Suivant le fil conducteur de la critique et de la controverse, qui structure et dynamise l’anthropologie, Frédéric Saumade proposera une réflexion paradigmatique sur l’histoire de la discipline. Partant des ancêtres fondateurs de l’Humanisme et de la Philosophie des Lumières, puis se concentrant sur les débats fondamentaux qui caractérisèrent l’âge d’or de l’anthropologie, entre la seconde moitié du XIXe siècle et l’après Deuxième Guerre Mondiale, la perspective sur l’œuvre des grands auteurs classiques s’établira autour des axes Espace/temps, Primitif/civilisé, Oralité/écriture, Inné/acquis et Universalisme/relativisme.
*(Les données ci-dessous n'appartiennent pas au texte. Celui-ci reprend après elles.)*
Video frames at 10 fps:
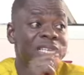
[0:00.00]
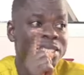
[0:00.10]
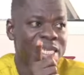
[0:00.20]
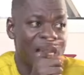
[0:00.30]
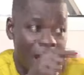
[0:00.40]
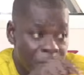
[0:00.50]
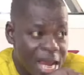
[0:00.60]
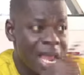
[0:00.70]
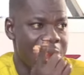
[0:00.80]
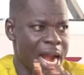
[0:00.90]
e si
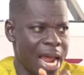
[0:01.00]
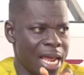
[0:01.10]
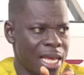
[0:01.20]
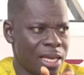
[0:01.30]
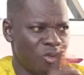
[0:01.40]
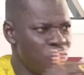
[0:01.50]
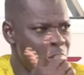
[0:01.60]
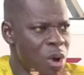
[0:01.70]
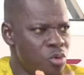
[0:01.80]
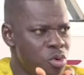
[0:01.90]
ahweye ne
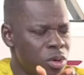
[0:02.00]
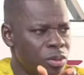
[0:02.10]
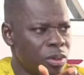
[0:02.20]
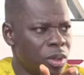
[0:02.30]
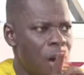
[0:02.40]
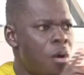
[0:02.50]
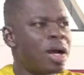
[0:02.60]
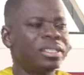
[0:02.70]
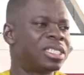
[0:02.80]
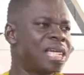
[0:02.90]
ubewu o
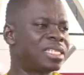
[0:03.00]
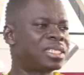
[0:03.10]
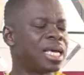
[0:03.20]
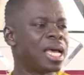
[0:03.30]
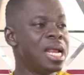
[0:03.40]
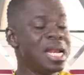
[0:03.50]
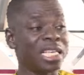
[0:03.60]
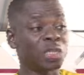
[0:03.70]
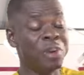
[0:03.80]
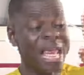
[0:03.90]
wa nti ase
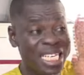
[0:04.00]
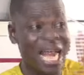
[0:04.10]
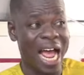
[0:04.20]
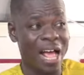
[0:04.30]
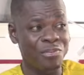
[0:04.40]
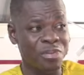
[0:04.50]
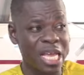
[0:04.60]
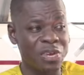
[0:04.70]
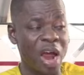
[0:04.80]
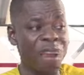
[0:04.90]
na speeder
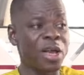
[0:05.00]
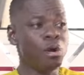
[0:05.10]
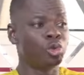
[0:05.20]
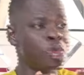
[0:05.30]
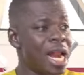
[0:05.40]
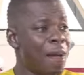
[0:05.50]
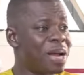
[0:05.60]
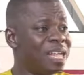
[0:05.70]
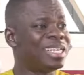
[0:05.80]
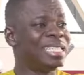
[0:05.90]
driver no tue na
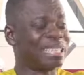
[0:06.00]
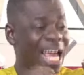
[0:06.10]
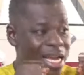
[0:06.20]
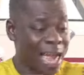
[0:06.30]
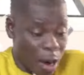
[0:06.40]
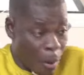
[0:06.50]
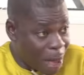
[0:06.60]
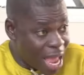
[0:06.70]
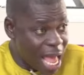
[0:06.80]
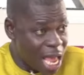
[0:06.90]
abrant e tare car no
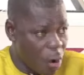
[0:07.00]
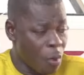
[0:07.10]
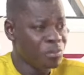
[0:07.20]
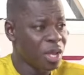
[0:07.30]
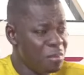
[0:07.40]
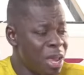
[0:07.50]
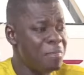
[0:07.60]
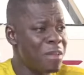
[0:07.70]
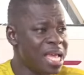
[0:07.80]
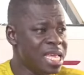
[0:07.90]
be ye yo
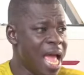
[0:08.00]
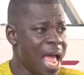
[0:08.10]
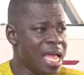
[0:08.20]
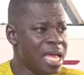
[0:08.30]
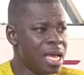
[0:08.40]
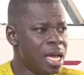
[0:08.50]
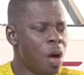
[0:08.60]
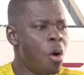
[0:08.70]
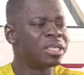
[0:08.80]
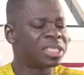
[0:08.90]
me be ye yi
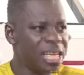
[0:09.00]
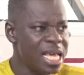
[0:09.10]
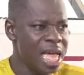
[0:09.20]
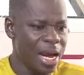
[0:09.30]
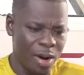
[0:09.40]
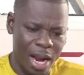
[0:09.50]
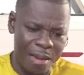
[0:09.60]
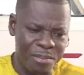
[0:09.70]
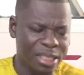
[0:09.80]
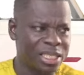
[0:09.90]
o si ye no
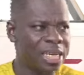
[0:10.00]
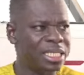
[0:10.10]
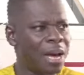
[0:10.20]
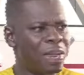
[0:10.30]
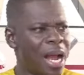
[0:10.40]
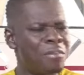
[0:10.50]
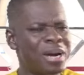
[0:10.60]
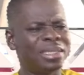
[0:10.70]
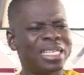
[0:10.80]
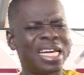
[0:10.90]
na me tie chi
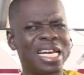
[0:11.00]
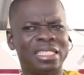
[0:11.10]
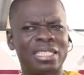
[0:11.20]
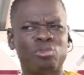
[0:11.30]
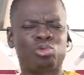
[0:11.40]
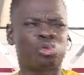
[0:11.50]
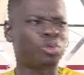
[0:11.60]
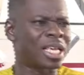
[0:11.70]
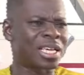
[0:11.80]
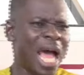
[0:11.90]
abrant e ni sa
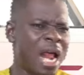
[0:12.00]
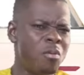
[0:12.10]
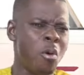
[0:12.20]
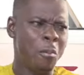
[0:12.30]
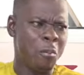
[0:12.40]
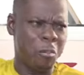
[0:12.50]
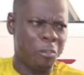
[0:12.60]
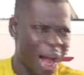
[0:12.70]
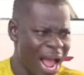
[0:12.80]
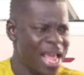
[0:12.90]
fe car no mu
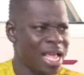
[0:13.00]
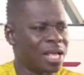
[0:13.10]
pain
L’analyse des textes mettra en question les systèmes de classification anthropologique qui découlent de la dialectique du milieu et de l’intellect, et qui caractérisent, d’une façon ou d’une autre, les théories du déterminisme géographique, du totémisme, de la culture matérielle, des systèmes de parenté et des processus cognitifs, dont l’oeuvre de Lévi-Strauss a fait la synthèse critique. Outre cette perspective épistémologique, la question fondamentale de l’expérience personnelle de l’ethnologue sur le terrain donnera lieu à une archéologie reliant les « grands ancêtres » que furent les missionnaires religieux du Nouveau monde aux pionniers de l’observation participante, Frank Hamilton Cushing et Bronislaw Malinowski.

La dernière partie du cours, assurée par Fabio Viti, abordera le courant de l’anthropologie politique et dynamiste des écoles britannique (Evans-Pritchard, Fortes, Gluckman, Leach) et française (Balandier).